The defeat also means that the unfettered feel-good era of these 2012-13 Bobcats is over. It lasted a month, which was enough time for the Bobcats to win as many games as they did all of last season.

But now reality has intruded. Once 7-5, the Bobcats are now 7-9 with two more likely home losses on tap for this week (New York and San Antonio) unless they start playing a lot better.

That 7-9 mark is still far better than 7-59 – their mark from a season ago that set a new NBA standard for futility. .

But even with all the new players in the rotation, these Bobcats aren’t a .500 team. They are destined to slip further below that line of demarcation as the season progresses. They are a young team that is all over the place, closing games like a champ on one night and giving up huge leads the next.

“We got sort of calm once we got the big lead,” Sessions said, “instead of attacking like we did to get the lead in the first place.”
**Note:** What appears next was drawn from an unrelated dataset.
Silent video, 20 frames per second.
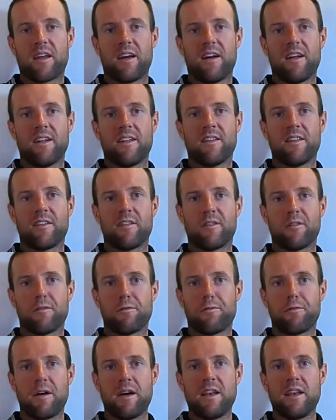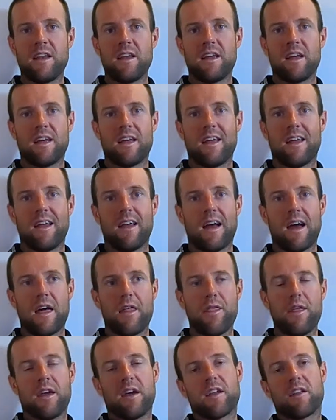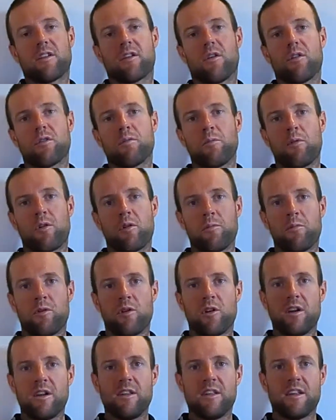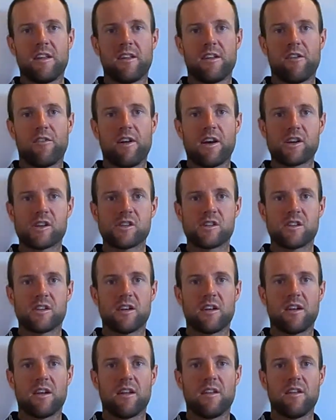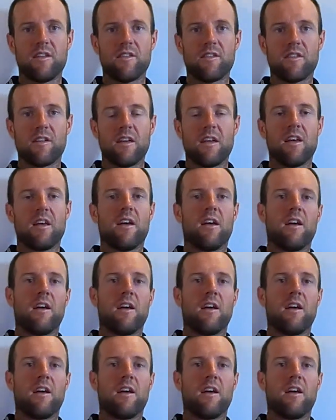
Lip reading: And finally, I think it goes more and more in the direction that it's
The Bobcats seemingly had things under control for most of the night. They had the requisite dunk highlight (from Mullens on a vicious one-handed dunk from the free-throw line to posterize LaMarcus Aldridge), the dazzling ballhandling (Walker) and the hot 3-point shooter (Gordon, who had a franchise record eight treys).

But then Mullens and his teammates kept getting trounced on the boards late. “They got every big rebound,” Walker said. Portland’s 3-point shooters got rolling. Then Walker missed the last shot of regulation, a contested 14-footer that would have won it.

In overtime, the Bobcats’ loss seemed inevitable. Portland (8-10) was playing with house money at that point.

So the bottom line Monday was that the Bobcats showed 1) how far they have to go and 2) no lead is safe.

Mullens’ soaring dunk had at one point seemed like a nice symbol of a team on the rise, a team that was only five minutes away from evening its record at 8-8.

But then it all came crashing back to Earth.